A Trojan that was first spotted in 2007 has made a comeback and is now propagating in the world’s most popular social network to further its crime spree. The Zeus Trojan which Symantec describes as a Trojan.Zbot uses Facebook to spread itself and has already infected millions of computers over the past six years. Aside from Facebook it has also been detected in other social networks.

zeus trojan

Zeus uses phishing schemes to infect unsuspecting people. You will be getting a message from an account that has already been phished urging you to check out an ad of a video or a product. Once you click on it your account will also become phished and will also automatically send out the same message to your friends without your knowledge.

The Trojan lays waiting in your computer and only springs into action once it detects an online banking transaction being done. It then steals login information such as usernames and passwords and is sent to its creator to steal your account.

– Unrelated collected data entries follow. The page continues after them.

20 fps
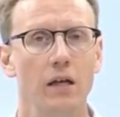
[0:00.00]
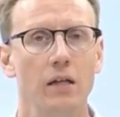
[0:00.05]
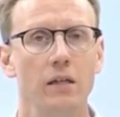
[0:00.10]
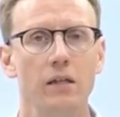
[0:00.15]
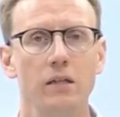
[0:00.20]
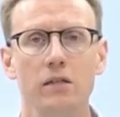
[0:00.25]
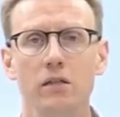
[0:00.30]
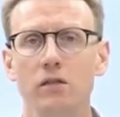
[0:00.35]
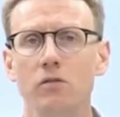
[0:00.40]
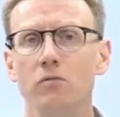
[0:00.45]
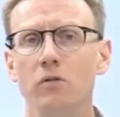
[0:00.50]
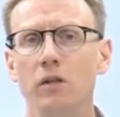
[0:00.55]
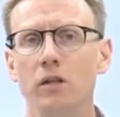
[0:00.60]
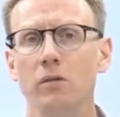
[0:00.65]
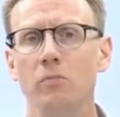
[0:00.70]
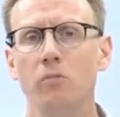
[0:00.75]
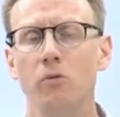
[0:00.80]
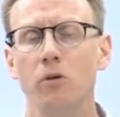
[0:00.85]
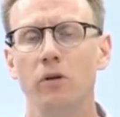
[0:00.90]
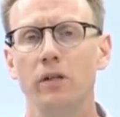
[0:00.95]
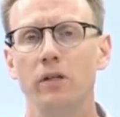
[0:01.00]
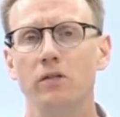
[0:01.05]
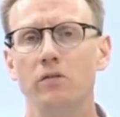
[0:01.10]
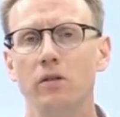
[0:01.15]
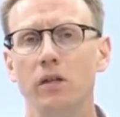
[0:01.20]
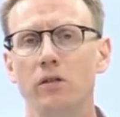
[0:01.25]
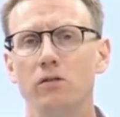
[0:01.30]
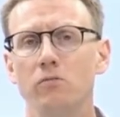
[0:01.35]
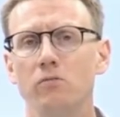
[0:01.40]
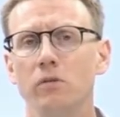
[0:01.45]
This is really important.
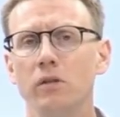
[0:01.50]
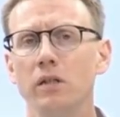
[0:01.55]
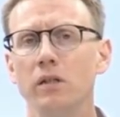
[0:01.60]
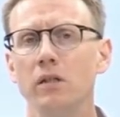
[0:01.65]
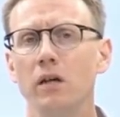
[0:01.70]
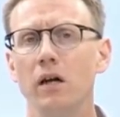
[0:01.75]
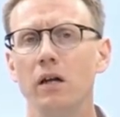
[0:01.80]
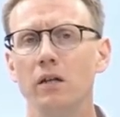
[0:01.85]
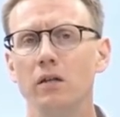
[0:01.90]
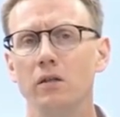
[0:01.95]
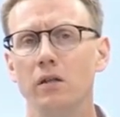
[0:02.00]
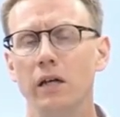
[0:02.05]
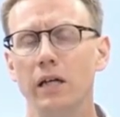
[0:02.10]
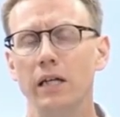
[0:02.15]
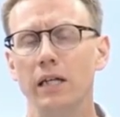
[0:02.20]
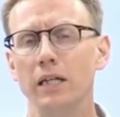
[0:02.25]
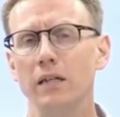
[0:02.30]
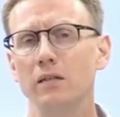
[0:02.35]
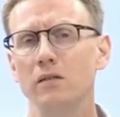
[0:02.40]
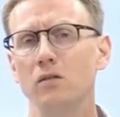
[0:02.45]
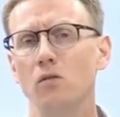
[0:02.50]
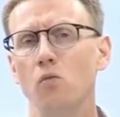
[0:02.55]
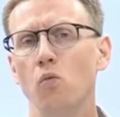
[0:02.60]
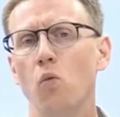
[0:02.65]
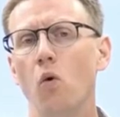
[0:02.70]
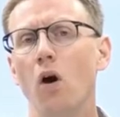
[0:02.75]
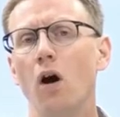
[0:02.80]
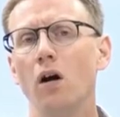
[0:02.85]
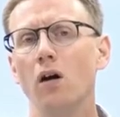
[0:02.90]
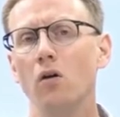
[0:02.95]
It's really not a good idea to
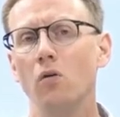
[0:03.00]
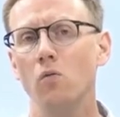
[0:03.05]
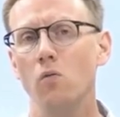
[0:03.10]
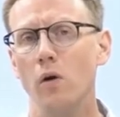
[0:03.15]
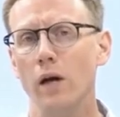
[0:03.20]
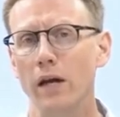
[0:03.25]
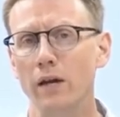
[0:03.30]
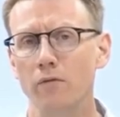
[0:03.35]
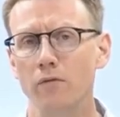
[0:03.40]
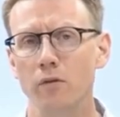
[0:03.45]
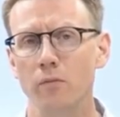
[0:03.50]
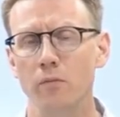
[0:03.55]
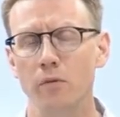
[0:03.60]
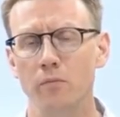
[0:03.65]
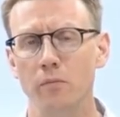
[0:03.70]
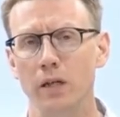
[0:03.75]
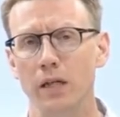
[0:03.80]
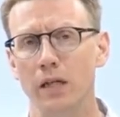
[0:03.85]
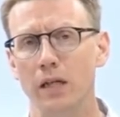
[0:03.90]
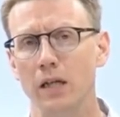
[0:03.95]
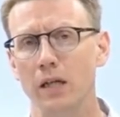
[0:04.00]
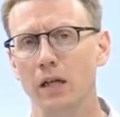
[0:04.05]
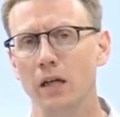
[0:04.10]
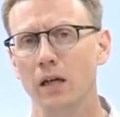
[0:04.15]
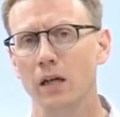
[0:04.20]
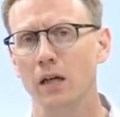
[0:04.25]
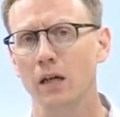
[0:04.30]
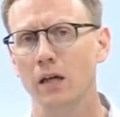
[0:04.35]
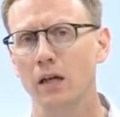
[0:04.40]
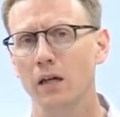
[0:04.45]
walk away from a meeting
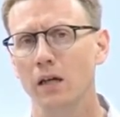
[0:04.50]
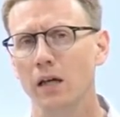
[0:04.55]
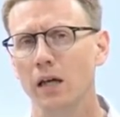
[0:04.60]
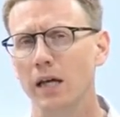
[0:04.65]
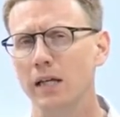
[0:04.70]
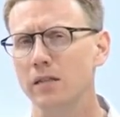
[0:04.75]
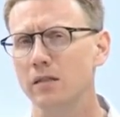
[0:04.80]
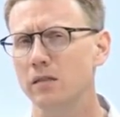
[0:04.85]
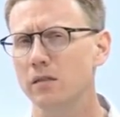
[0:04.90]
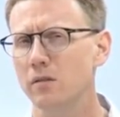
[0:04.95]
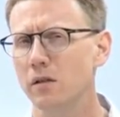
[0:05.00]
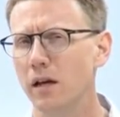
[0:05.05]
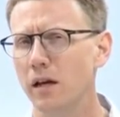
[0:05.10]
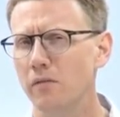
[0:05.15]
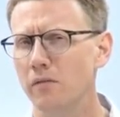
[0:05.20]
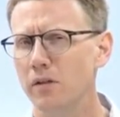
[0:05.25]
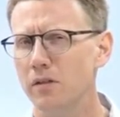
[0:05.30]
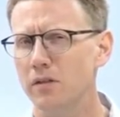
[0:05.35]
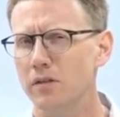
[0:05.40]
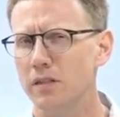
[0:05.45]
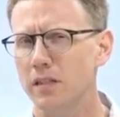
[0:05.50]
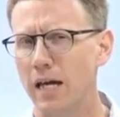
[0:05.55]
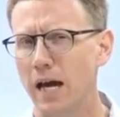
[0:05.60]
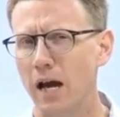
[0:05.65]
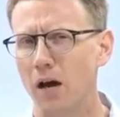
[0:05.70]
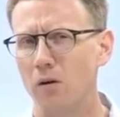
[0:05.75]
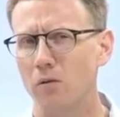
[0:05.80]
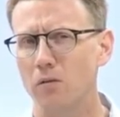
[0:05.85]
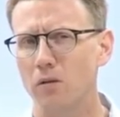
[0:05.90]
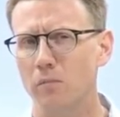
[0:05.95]
and still have this
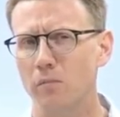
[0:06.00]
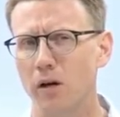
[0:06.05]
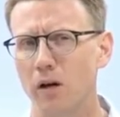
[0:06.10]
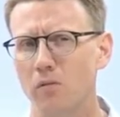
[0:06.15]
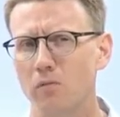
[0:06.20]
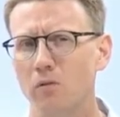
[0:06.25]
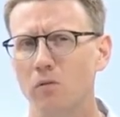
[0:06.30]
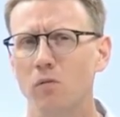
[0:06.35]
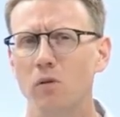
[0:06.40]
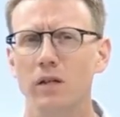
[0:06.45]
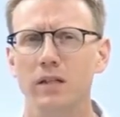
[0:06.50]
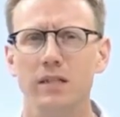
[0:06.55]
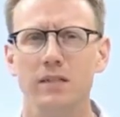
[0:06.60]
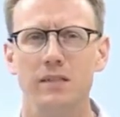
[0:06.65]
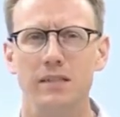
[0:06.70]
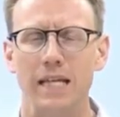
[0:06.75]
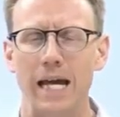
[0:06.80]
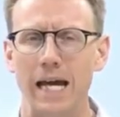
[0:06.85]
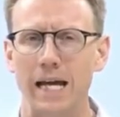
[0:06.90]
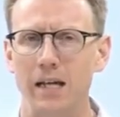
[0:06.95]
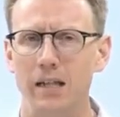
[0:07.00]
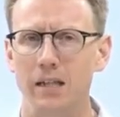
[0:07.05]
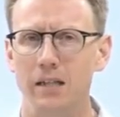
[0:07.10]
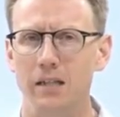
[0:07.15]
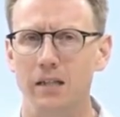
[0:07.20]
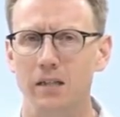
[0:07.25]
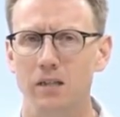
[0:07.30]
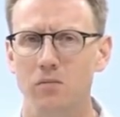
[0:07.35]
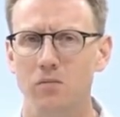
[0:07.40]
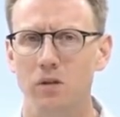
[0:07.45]
doubt about, well, what
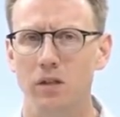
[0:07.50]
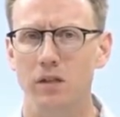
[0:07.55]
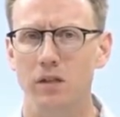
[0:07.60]
exactly did we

Even if your bank account has been fully drained it will still stay inside your computer trying to find any piece of information that has value which can be sold at the black market.

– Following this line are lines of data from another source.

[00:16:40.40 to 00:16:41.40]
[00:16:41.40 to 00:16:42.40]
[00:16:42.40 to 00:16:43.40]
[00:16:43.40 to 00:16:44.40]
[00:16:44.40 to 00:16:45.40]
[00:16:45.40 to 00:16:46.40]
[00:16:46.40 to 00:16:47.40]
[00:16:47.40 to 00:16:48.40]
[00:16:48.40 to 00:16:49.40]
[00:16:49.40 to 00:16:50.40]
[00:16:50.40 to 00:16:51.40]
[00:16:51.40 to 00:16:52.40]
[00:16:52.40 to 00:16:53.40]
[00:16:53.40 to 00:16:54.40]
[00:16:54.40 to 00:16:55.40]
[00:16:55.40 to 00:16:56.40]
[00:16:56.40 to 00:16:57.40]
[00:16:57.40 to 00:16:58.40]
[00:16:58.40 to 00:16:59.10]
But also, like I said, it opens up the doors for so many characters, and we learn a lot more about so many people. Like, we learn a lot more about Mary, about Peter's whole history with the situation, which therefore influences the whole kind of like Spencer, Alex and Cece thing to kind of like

Managing this illegal activity is a group of cybercriminals known as the Russian Business Network. They are also known to be active in several illegal activities such as child pornography and identity theft.

Facebook and the FBI are said to be investigating this matter some experts believe that the social giant is doing little to combat this threat. Eric Feinberg, the founder of Fans Against Kounterfeit Enterprise (FAKE), said in an interview that “They’re not listening. We need oversight on this.”

One of the favorite targets of this malware are bogus Facebook pages. An example is the “Bring the N.F.L to Los Angeles” which contained infected links.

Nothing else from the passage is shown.